Governance Assessment
-
Positive signals:
- Independent Chairman; separation of Chair/CEO roles enhances oversight .
- 100% attendance in FY2024 across board/committees (strong engagement) .
- Broad committee leadership (chairs Comp and Nom/Gov) and membership on Audit & Risk (deep governance involvement) .
- Equity alignment through RSUs and service-vesting grants; prohibition on hedging/pledging .
-
Watch items / RED FLAGS:
- Compensation Committee independence gap: Denaro (not independent) currently serves; company relies on NASDAQ’s one-year post-listing transition—monitor for full independence by deadline .
- Proxy includes proposals to adjust exercise prices and amend terms of certain historical options (optics risk if directors benefit; board recommends FOR)—investors typically scrutinize re-pricing actions .

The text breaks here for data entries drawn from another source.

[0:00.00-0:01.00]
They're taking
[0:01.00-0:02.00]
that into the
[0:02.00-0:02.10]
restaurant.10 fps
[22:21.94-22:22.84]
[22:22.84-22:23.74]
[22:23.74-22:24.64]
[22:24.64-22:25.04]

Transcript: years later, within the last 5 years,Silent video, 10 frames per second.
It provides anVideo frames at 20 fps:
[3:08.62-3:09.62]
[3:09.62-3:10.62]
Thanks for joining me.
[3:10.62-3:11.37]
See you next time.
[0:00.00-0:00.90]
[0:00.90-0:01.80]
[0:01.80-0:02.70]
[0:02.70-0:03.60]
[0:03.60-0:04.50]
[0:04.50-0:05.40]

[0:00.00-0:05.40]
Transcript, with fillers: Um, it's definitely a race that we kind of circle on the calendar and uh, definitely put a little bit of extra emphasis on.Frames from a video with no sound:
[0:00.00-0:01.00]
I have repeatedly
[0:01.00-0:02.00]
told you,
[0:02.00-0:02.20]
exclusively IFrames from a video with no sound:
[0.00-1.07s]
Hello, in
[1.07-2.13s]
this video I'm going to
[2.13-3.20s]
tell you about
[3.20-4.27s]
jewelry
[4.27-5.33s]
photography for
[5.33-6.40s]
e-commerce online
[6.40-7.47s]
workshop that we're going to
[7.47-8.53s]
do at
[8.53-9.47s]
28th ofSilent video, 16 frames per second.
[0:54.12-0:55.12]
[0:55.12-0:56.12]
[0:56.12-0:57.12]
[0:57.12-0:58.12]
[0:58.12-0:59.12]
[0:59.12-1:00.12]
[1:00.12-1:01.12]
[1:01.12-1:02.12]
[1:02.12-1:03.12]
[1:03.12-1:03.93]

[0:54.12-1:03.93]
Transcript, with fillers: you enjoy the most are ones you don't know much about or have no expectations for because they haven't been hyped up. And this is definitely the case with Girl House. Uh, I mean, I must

- Late Form 3 filing for Seaberg noted by company—minor compliance lapse to monitor for recurrence .
-
Related-party/conflict review:
- Audit & Risk Committee oversees related party transactions; policy requires prior approval for transactions ≥$120,000 or 1% of average total assets; no Seaberg-specific related-party transactions disclosed .
- No disclosed business dealings with entities affiliated to Seaberg; indemnification agreements standard for directors .
-
Compensation mix and trends:
- Shift from options (2024) to RSUs (post-IPO policy) reduces risk and increases time-based alignment; annual RSU grants for Chair set at $250,000 and initial IPO-related grants approved/proposed .
- Chair cash retainer increased 3% in 2025 to $154,500—moderate, formulaic escalation .
Process note: We listed and read AVR’s latest DEF 14A (Nov 10, 2025) and relevant 8-Ks for director election/compensation updates and voting outcomes. We attempted to fetch John Seaberg’s Form 4s with the insider-trades skill but encountered a 401 Unauthorized error; therefore, insider trade details beyond Section 16(a) compliance are not available at this time. Sources: – – – –.